[Items from a data source]
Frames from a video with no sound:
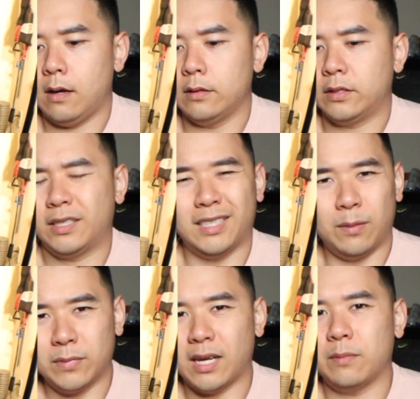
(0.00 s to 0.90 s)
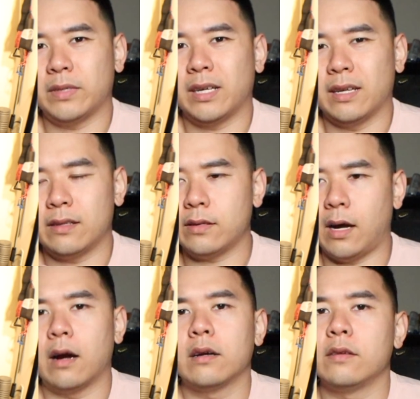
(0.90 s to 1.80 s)
Sometimes I get
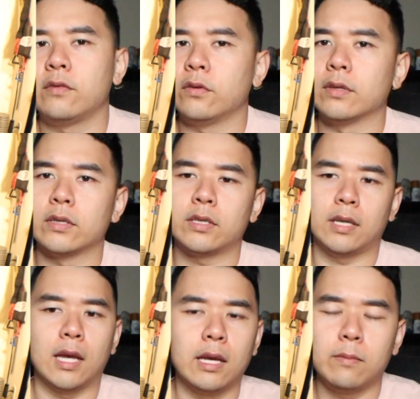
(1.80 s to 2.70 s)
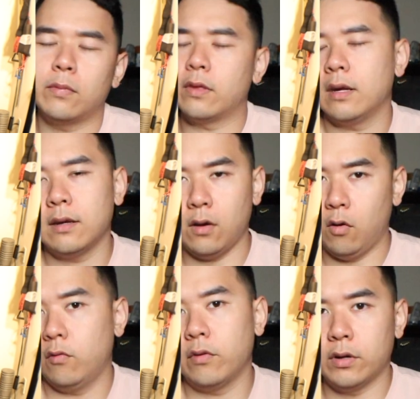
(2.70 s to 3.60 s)
tired of doing the same thing
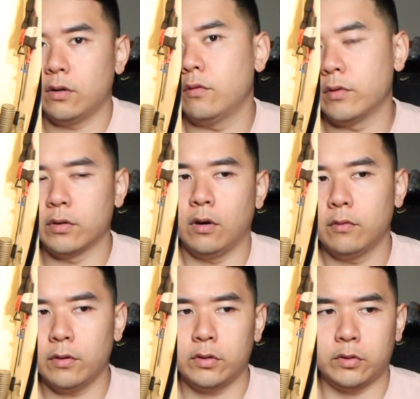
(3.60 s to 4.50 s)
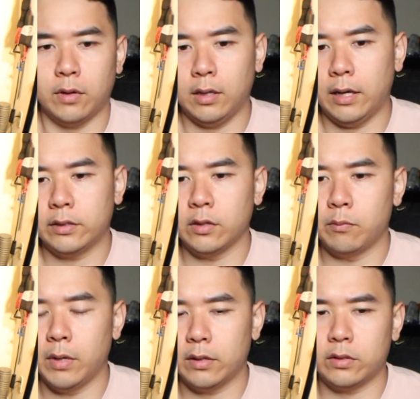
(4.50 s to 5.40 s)
over and over and over, so I like to
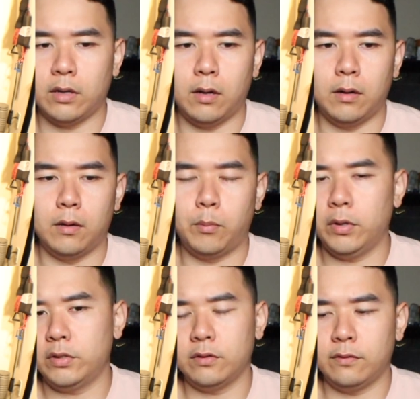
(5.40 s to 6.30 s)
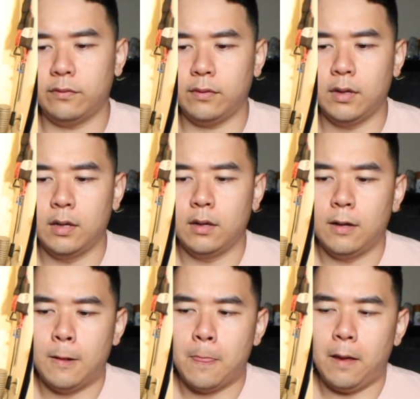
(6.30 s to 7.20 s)
mix a bunch of
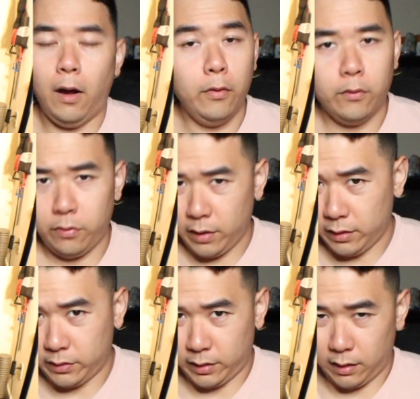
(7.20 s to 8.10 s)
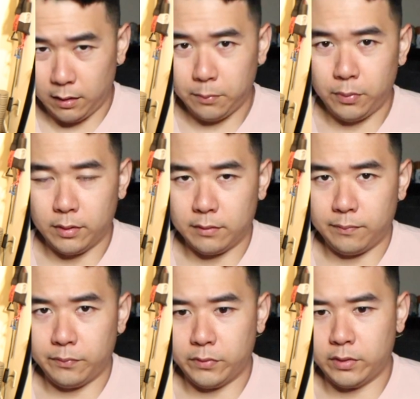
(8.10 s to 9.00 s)
other things up
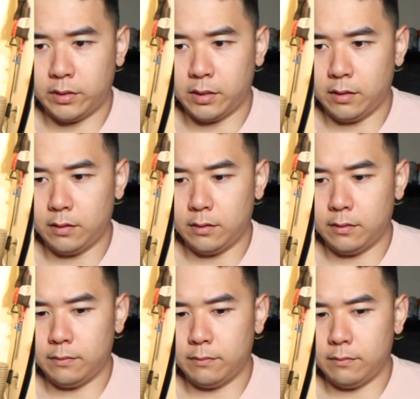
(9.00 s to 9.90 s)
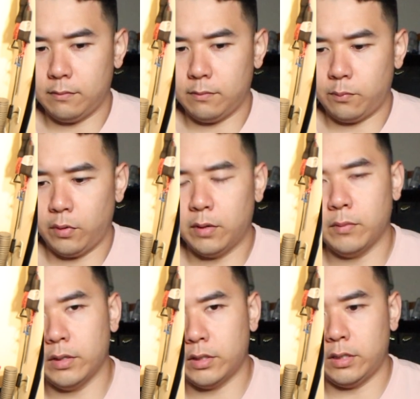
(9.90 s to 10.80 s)
to pretty
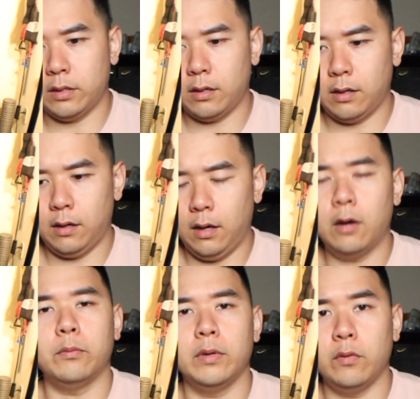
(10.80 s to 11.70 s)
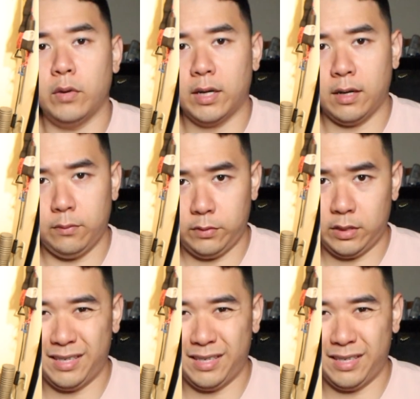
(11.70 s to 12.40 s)
much help me when it comes to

Directions for this task
A word-for-word copy of the records is needed, with no pictures carried over.

Response
Frames from a video with no sound:
(0.00 s to 0.90 s)
(0.90 s to 1.80 s)
Sometimes I get
(1.80 s to 2.70 s)
(2.70 s to 3.60 s)
tired of doing the same thing
(3.60 s to 4.50 s)
(4.50 s to 5.40 s)
over and over and over, so I like to
(5.40 s to 6.30 s)
(6.30 s to 7.20 s)
mix a bunch of
(7.20 s to 8.10 s)
(8.10 s to 9.00 s)
other things up
(9.00 s to 9.90 s)
(9.90 s to 10.80 s)
to pretty
(10.80 s to 11.70 s)
(11.70 s to 12.40 s)
much help me when it comes to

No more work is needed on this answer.